Aplicando isso ao caso concreto, percebe-se certo receio dos brasileiros ao lidar com
médicos de outra nacionalidade, porque a mente classifica tudo quanto conhece e refuta o
que está fora dessa delimitação, apesar de desconhecer esse universo. Essa circunstância
se intensifica no caso em tela, pois os médicos são profissionais que cuidam da saúde, um
bem tão caro aos indivíduos. Acerca disso, Edward Said faz apontamentos imprescindíveis:
As fronteiras geográficas acompanham as sociais, étnicas e
culturais de um modo previsível. Mas muitas vezes a maneira como alguém
se sente como não estrangeiro está baseada em uma ideia muito pouco
rigorosa do que há “lá fora”, além do seu próprio território.
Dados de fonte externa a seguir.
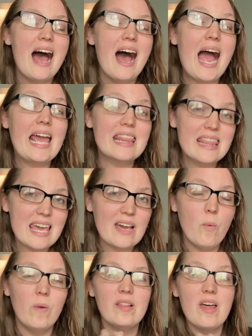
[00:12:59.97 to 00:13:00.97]
I think
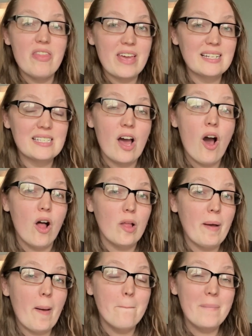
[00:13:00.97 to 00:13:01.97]
one of the things that All
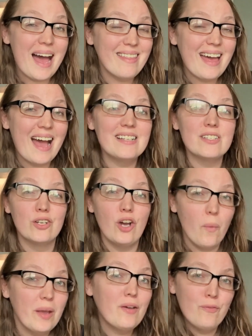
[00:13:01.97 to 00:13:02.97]
About Math has
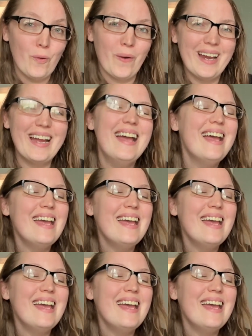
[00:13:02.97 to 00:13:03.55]
going for it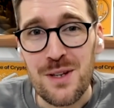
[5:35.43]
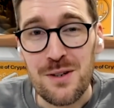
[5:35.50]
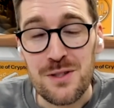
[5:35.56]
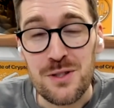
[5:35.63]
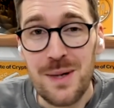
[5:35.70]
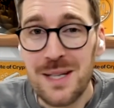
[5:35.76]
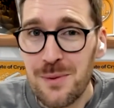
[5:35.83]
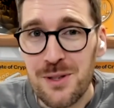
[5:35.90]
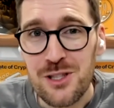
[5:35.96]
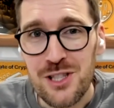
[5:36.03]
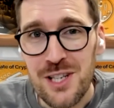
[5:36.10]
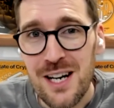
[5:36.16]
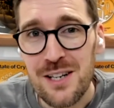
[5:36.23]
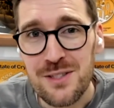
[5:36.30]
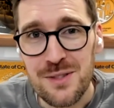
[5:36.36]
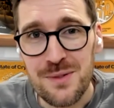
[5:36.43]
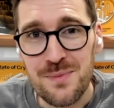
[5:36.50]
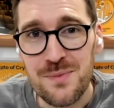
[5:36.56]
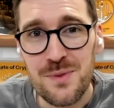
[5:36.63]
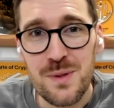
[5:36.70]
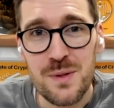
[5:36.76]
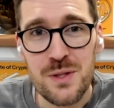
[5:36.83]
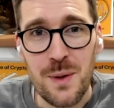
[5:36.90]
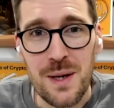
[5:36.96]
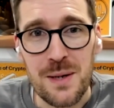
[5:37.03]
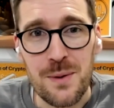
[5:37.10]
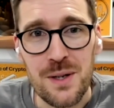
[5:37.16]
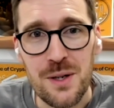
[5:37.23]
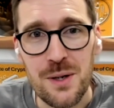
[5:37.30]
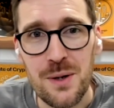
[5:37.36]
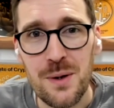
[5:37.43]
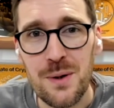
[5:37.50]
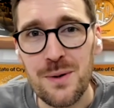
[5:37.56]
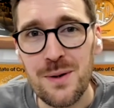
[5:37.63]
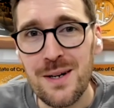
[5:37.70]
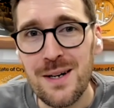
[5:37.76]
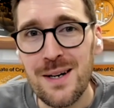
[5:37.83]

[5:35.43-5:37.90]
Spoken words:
21 Shares and 21 Co,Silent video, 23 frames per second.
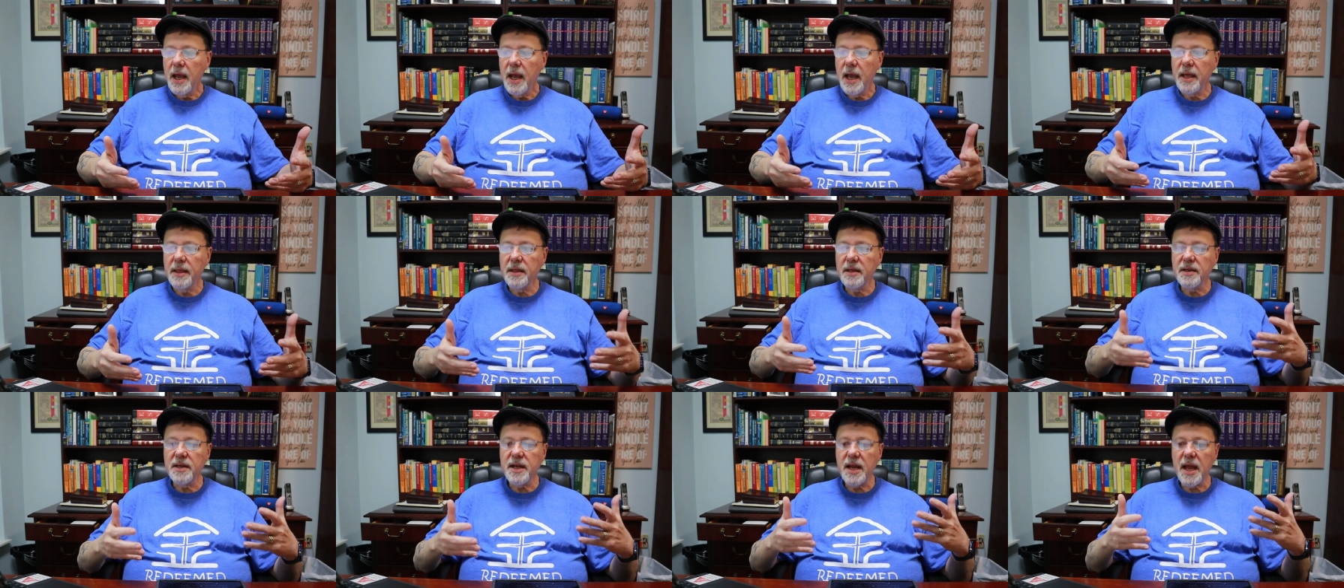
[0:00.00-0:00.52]

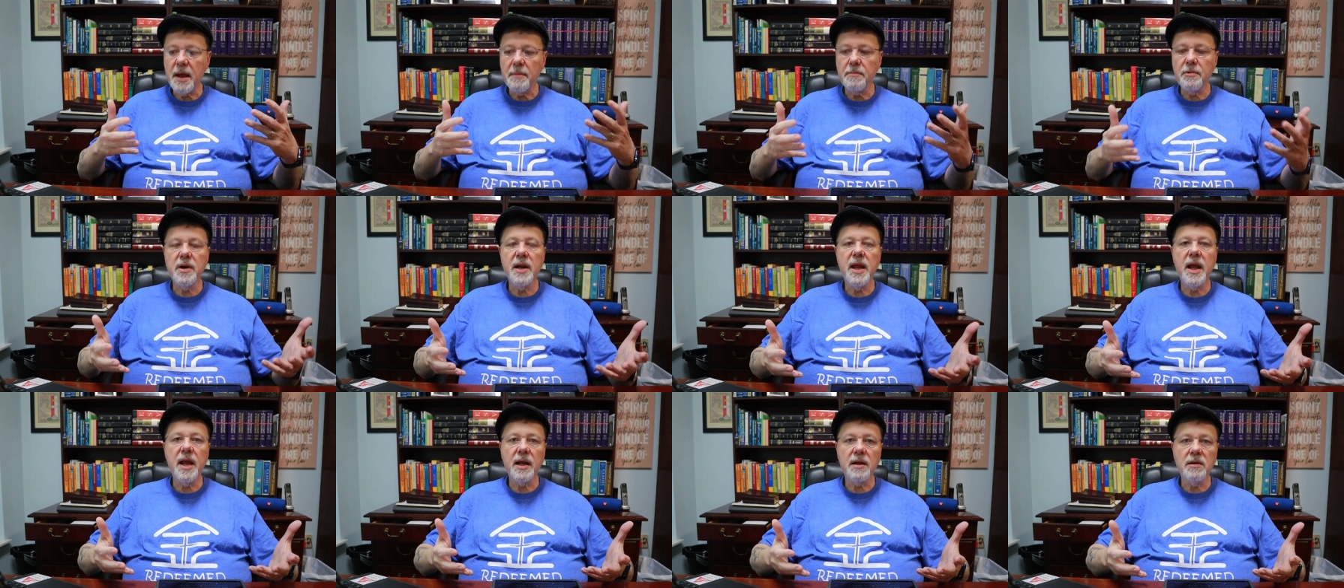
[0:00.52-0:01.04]
and the
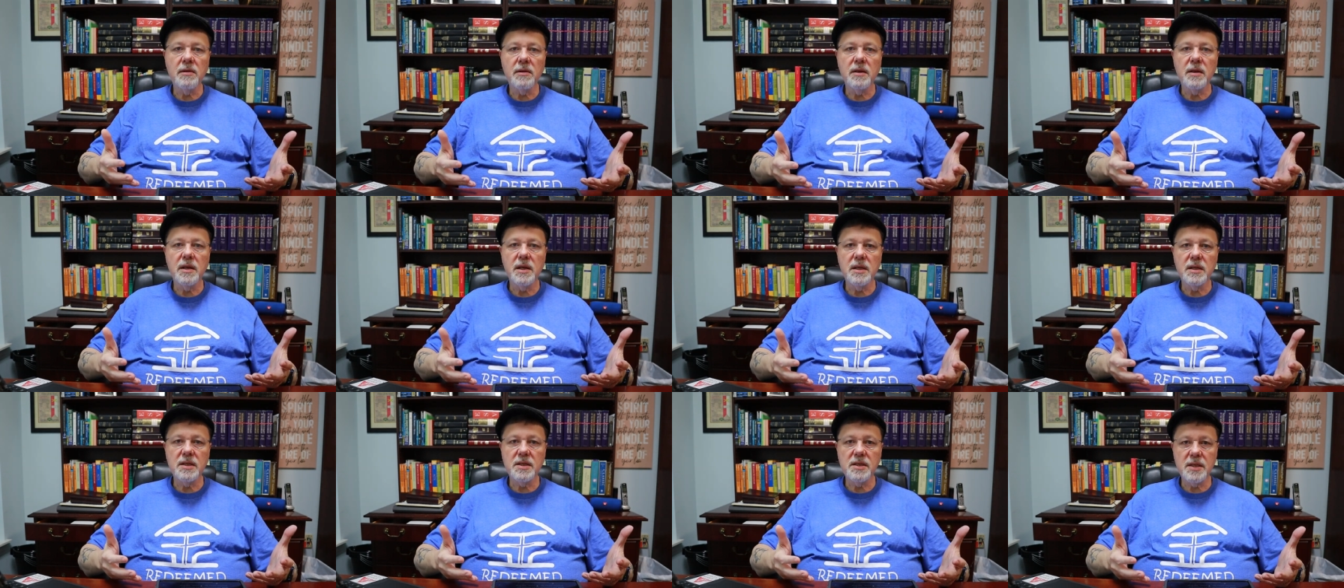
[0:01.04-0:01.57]
tabernacle
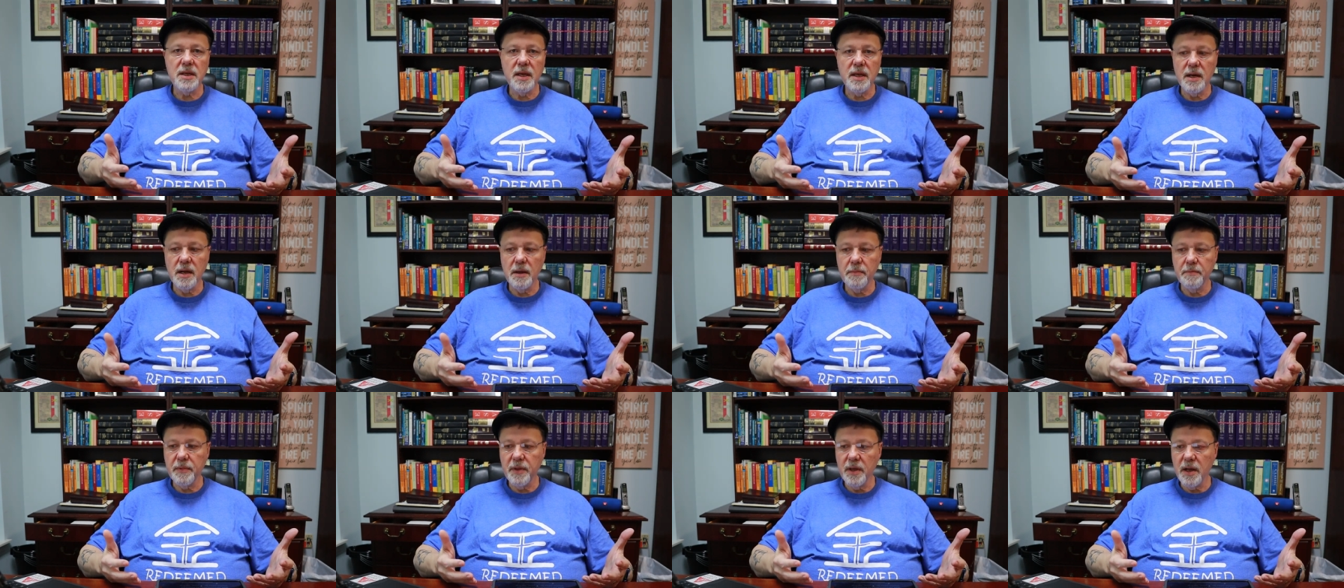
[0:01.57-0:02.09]
is set
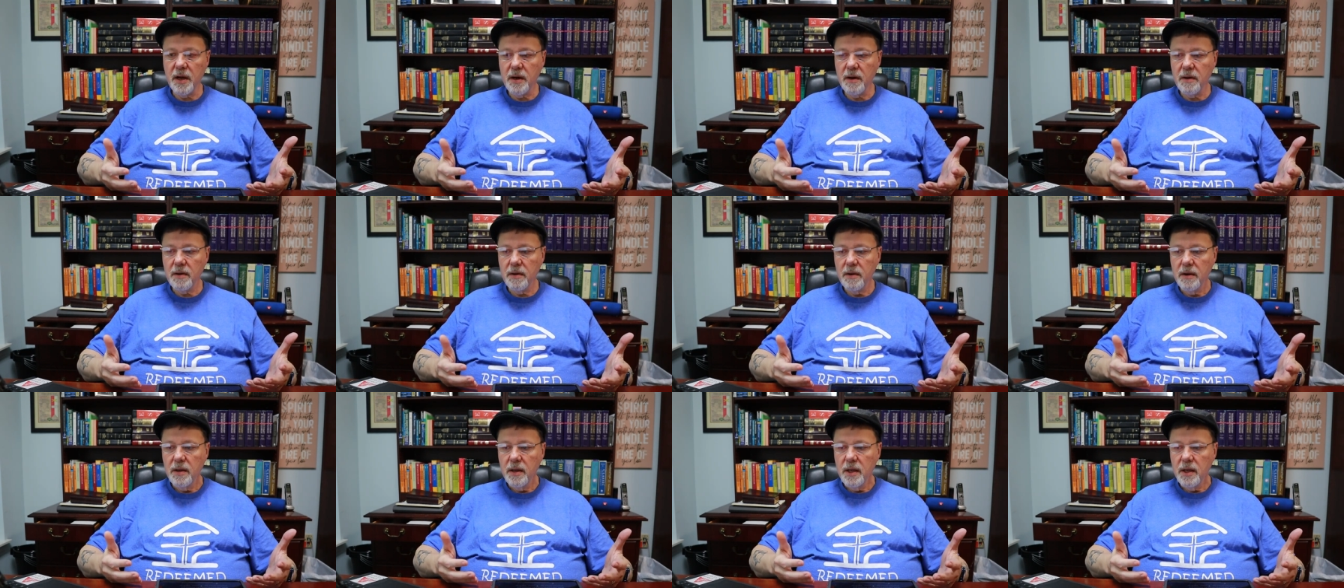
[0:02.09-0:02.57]
up there.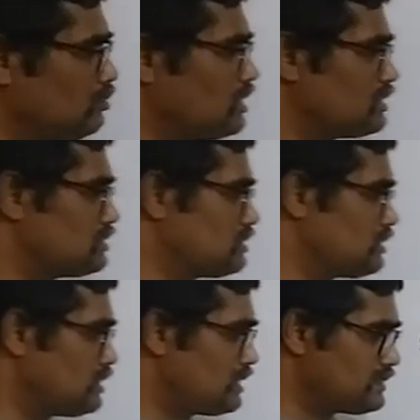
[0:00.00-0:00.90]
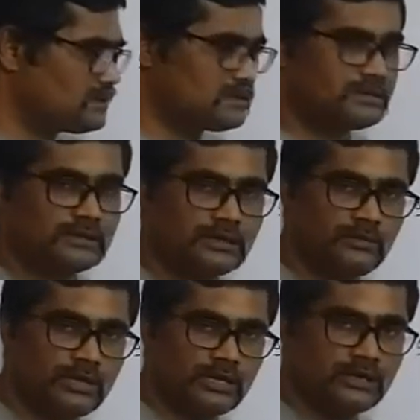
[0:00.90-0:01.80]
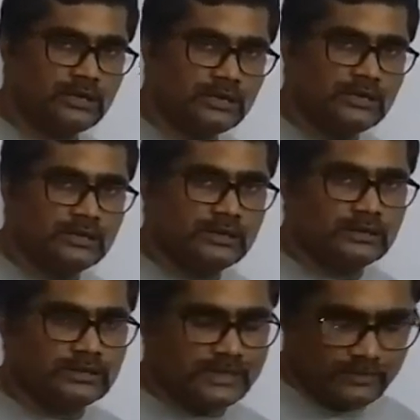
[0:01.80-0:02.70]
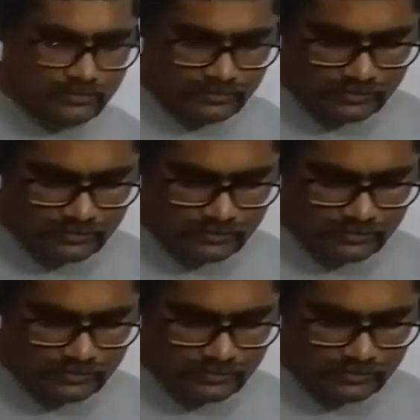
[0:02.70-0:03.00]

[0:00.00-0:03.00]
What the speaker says: but answers are coming same.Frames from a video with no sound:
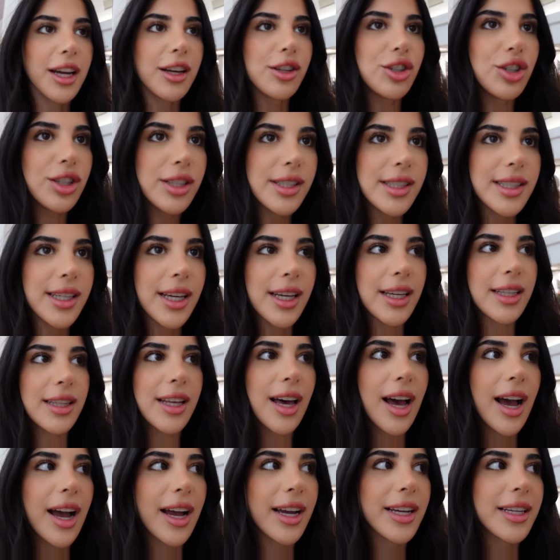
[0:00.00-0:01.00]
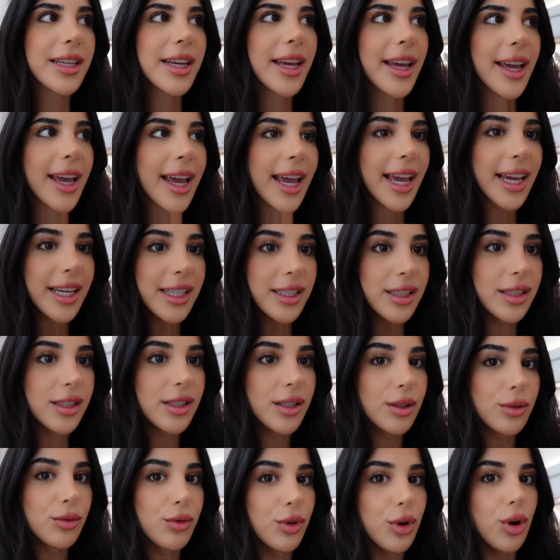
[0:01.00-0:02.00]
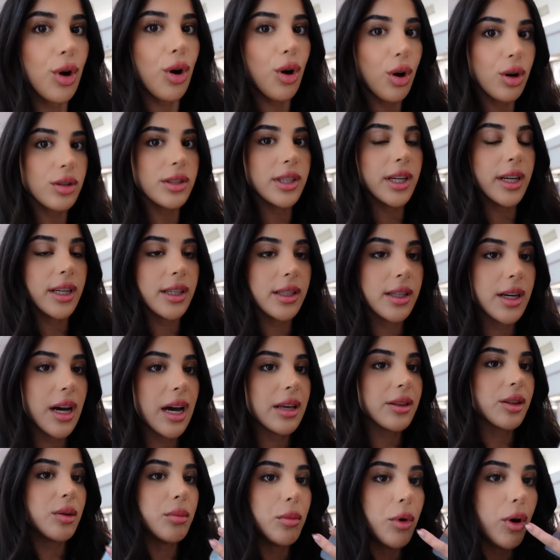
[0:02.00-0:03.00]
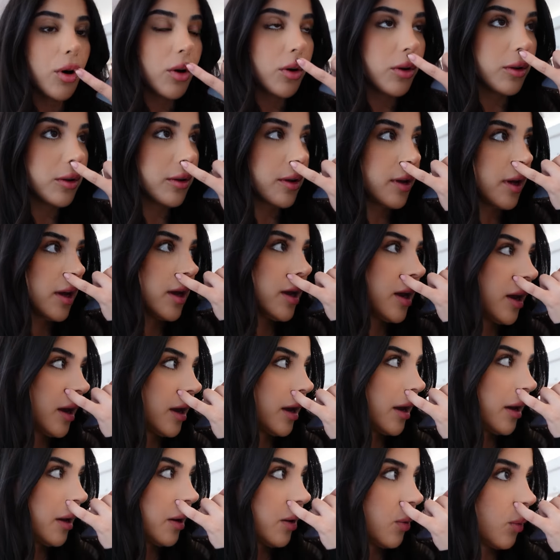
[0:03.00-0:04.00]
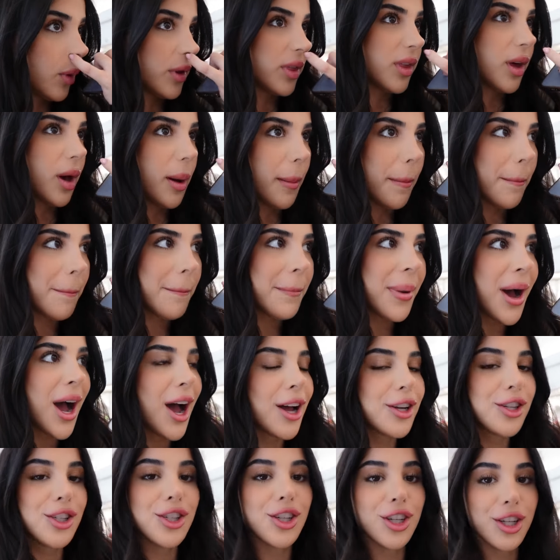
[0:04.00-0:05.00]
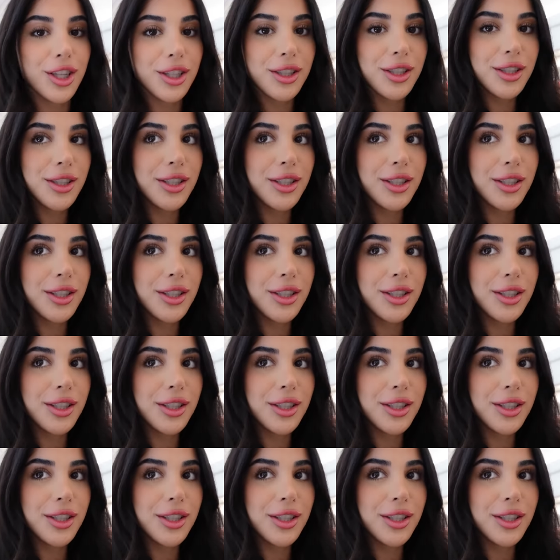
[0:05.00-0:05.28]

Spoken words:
I just say that I hate recording at the mall with a passion.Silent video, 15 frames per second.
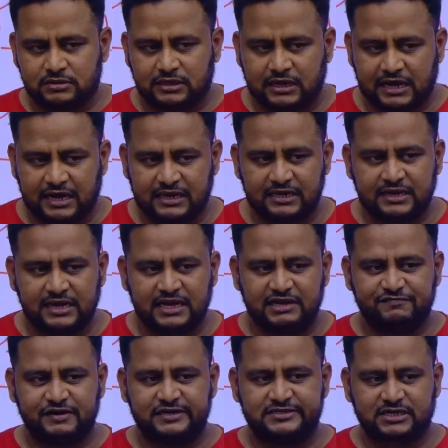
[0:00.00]
An
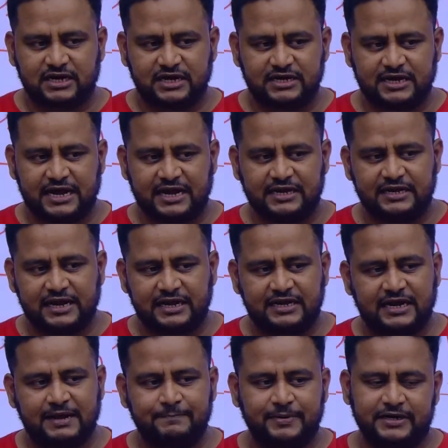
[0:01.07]
elephant saw an ant and
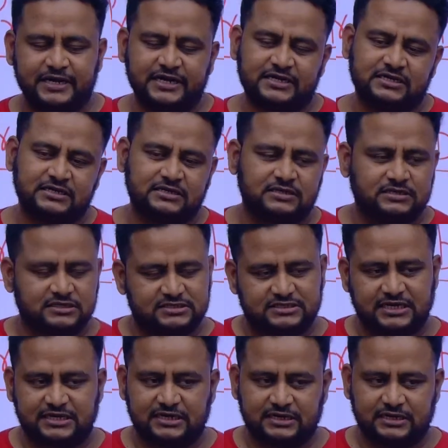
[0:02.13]
trampled it
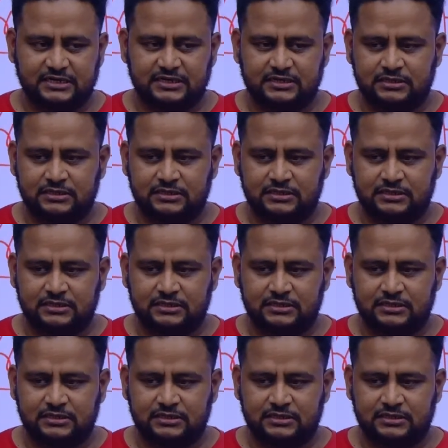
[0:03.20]
suddenly.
Todo tipo de
suposições, associações e ficções parece povoar o espaço que está fora do
nosso próprio (SAID, 1990, p. 64)
Voltando-nos a análise das imagens, o que torna as fotos reais para nós e faz com
que ela exista pessoalmente, isto é, o punctum, é a relação de afeto observada entre
médico e paciente, presente em ambas as fotos.
Na foto 1, é possível reconhecer os trajes médicos, o jaleco branco, estetoscópio e,
portanto, sabemos que se trata de um médico e seu paciente. Não obstante, é possível
identificar a relação de amizade entre eles, por meio dos sorrisos e abraço. Além do que, a
disposição da foto, com ambos no centro da imagem, ocupando porções semelhantes de
espaço e mesma altura, nos revelam inexistência de superioridade entre as duas figuras.
Já na foto 2, não distinguimos trajes ou ambiente médico, apenas os rostos de uma
mulher e um bebê, que poderiam ser familiares, da sorte que, só podemos adivinhar que se
trata de uma médica e sua paciente por conta do contexto que já nos foi previamente
informado.
Pode-se dizer que os médicos criaram uma relação de afeto com seus pacientes, e
que essa interação médico-paciente possivelmente advém dos costumes culturais cubanos,
como esclarece o médico cubano ao tratar das diferenças entre o povo cubano e brasileiro:
Porque não têm as mesmas culturas, então a população cubana
tem mais interação com o médico. Para a população cubana o médico da
família é como um amigo, como um familiar a mais, tá? Para a população
brasileira é diferente.
5. CONCLUSÕES
A sociedade cria representações para ilustrar uma matéria que não entende ou não
tem contato e vivência. Essas representações ajudam a entender o desconhecido, mas
também podem estigmatizar outras realidades, pois são conhecimentos superficiais, criados
sob a ótica de poderes hegemônicos. Isto é, o conhecimento, sobretudo, o conhecimento
acadêmico, é limitado por fatores culturais, materiais e ideológicos, de maneira que não
existe conhecimento pleno ou isento de juízos de valor.
Nessa perspectiva, entende-se que a população brasileira possuía certo receio
diante da atuação dos médicos cubanos em suas comunidades, pois o conhecimento
antropológico é repartido, costumeiramente, naquilo que é “meu”, o que está presente na
minha realidade, e o que é “do outro”, em outras palavras, o desconhecido, o estrangeiro e,
por isso, estranho, anormal. Sendo que, o conhecimento sobre a alteridade resulta,
predominantemente, da atividade imaginativa, mesmo que pautado sobre conhecimentos
acadêmicos, em razão da distribuição de consciência. (SAID, 1990, p. 73)
A atuação dos médicos cubanos nas UBS brasileiras foi uma experiência permeada
de descobertas, para os médicos cubanos, mas, principalmente, para os brasileiros que
faziam uso do serviço público de saúde, uma vez que aqueles vieram preparados para
enfrentar qualquer realidade.
Bom, eu, realmente, eu vim para cá preparado para trabalhar em
qualquer lugar e por causalidade estou trabalhando aqui em Pelotas que é
uma cidade, em posto que fica um pouco longe da cidade, mas é uma
cidade. [...] nos formaram para trabalhar em situações difíceis.
A minha mente sempre ficou aberta para o que for. Eu ia explorar o
novo mundo, né, a trabalhar com pessoas iguais, porque as pessoas
“somos” todas iguais, sejam brasileiros, cubanos, chineses, mas é outro
povo, outra cultura e no início foi um pouco difícil.